The other is this 0-6-0 diesel shunter for DR. It is DCC and has sound which is very realistic. It won’t move until the engine starting sequence is finished. Runs superbly right down a barely perceptible crawl. Made by Roco.


----------



## rogerzilla (22 May 2022)

At least HO doesn't look a bit weird from the front like OO, a typically British kludge we seem to be stuck with. I see reviews going on about rivet numbers, exact chimney heights, cylinder lining, etc and think "but the wheels are much too close together".

It's a shame Hornby et al can't bite the bullet and adopt P4 standards. I can understand why not (legacy compatibility, mainly, although valve gear would need to be more finely made and fragile) but it's the elephant in the room.


----------



## Cycleops (22 May 2022)

That's one of the reasons I went with HO. The discrepancy in OO wheels standards put me off, plus the European and US brands are generally much better runners with better detail.


----------



## Cycleops (29 Oct 2022)

I never knew Jools Holland was into model railways and has a very impressive layout, rivaling that of Rod Stewart's.
Here's a few pictures of the London themed layout.


https://www.trains.com/mrr/how-to/model-train-layouts/jools-holland-and-his-railway-empire/


----------



## Smokin Joe (29 Oct 2022)

I see Hornby have released a new TT:120 gauge standard, said to be mid-way between 00 and N gauges. 

Could be a good way to go for indoor layout

https://uk.hornby.com/products/easterner-train-set-tt1002m


----------



## Jameshow (29 Oct 2022)

Where is the best place a go for large scale track and locos? 

A upmarket nursing home near to me is interested in one for thier residents.


----------



## stephec (29 Oct 2022)

Jameshow said:


> Where is the best place a go for large scale track and locos?
> 
> A upmarket nursing home near to me is interested in one for thier residents.



By large scale do you mean O gauge or above, and is it indoor or garden layout that they want?


----------



## Jameshow (29 Oct 2022)

Outdoor I would reckon unless it's to deliver the meals to the rooms!!


----------



## classic33 (29 Oct 2022)

Jameshow said:


> Where is the best place a go for large scale track and locos?
> 
> A upmarket nursing home near to me is interested in one for thier residents.


"O" gauge?
Try Hattons in Liverpool, The Signal Box or Olivia's.

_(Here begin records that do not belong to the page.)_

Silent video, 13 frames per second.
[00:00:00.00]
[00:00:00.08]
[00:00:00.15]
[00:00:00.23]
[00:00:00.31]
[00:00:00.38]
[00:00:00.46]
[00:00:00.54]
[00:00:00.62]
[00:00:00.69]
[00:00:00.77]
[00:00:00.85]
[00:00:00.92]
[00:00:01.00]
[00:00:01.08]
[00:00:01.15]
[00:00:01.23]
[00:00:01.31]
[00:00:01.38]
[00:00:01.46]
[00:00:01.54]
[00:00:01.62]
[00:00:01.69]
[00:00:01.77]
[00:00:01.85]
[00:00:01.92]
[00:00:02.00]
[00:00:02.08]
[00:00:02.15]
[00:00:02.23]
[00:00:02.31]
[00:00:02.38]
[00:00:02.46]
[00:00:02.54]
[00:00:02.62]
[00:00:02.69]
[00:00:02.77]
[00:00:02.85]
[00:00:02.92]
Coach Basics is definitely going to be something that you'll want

And if it is for outdoor use, confirm before paying that the track is suitable for outdoor use.

Or consider On30 Gauge.


----------



## Cycleops (30 Oct 2022)

For Garden use LGB 'G' gauge might be more suitable than O. Always been a favourite with outdoor model rail fans. A bit larger than O.
https://www.lgb.com/products/product-information/catalogs/complete-catalog


View: https://youtu.be/Bd3FfLxjT00

All European outline though. Can be DC or DCC operation.


----------



## Cycleops (30 Oct 2022)

Smokin Joe said:


> I see Hornby have released a new TT:120 gauge standard, said to be mid-way between 00 and N gauges.
> 
> Could be a good way to go for indoor layout
> 
> https://uk.hornby.com/products/easterner-train-set-tt1002m


TT (table top) has been around for years and previously offered by Triang but seems to be coming in for a revival. Peco are supporting it with track and turnouts as well as buildings.
https://www.keymodelworld.com/article/peco-launches-tt-scale-range-track-buildings


----------



## stephec (30 Oct 2022)

Jameshow said:


> Outdoor I would reckon unless it's to deliver the meals to the rooms!!

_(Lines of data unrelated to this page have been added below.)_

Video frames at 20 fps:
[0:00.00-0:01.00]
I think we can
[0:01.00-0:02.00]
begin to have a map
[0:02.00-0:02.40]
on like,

It's funny you should say that as I once thought of building a garden railway that went past the built in BBQ so that it could send burgers to the patio. 😂

Outdoor stuff can get expensive though, do they have a budget in mind?


----------



## Jameshow (30 Oct 2022)

stephec said:


> It's funny you should say that as I once thought of building a garden railway that went past the built in BBQ so that it could send burgers to the patio. 😂
> 
> Outdoor stuff can get expensive though, do they have a budget in mind?



I don't know I'll ask next time I'm in!

Thanks for all the advice!


----------



## stephec (30 Oct 2022)

Planning and building a garden layout can sometimes mirror the real thing depending on the complexity of it. 

One thing I've just thought of is do they have a local model railway society? 

If they were to go and ask them for advice they might find that some of the more enthusiastic members with time on their hands offer a bit more. 😉


----------



## Smokin Joe (30 Oct 2022)

One of the things I believe with model railways is that simplicity is often best. A branch line with maybe two trains and a few passing loops can give as much pleasure to operate as a complicated system with multiple lines, roads and buildings crammed onto the layout. Many modellers overdo it and the setup looks an illogical mess.

I've often thought of a garden railway, and as Cyclops suggests, G gauge would be my choice. Last time I researched it it was significantly cheaper than O gauge and a pretty little branch line running round the perimeter of the garden would be quite relaxing to own and operate.


----------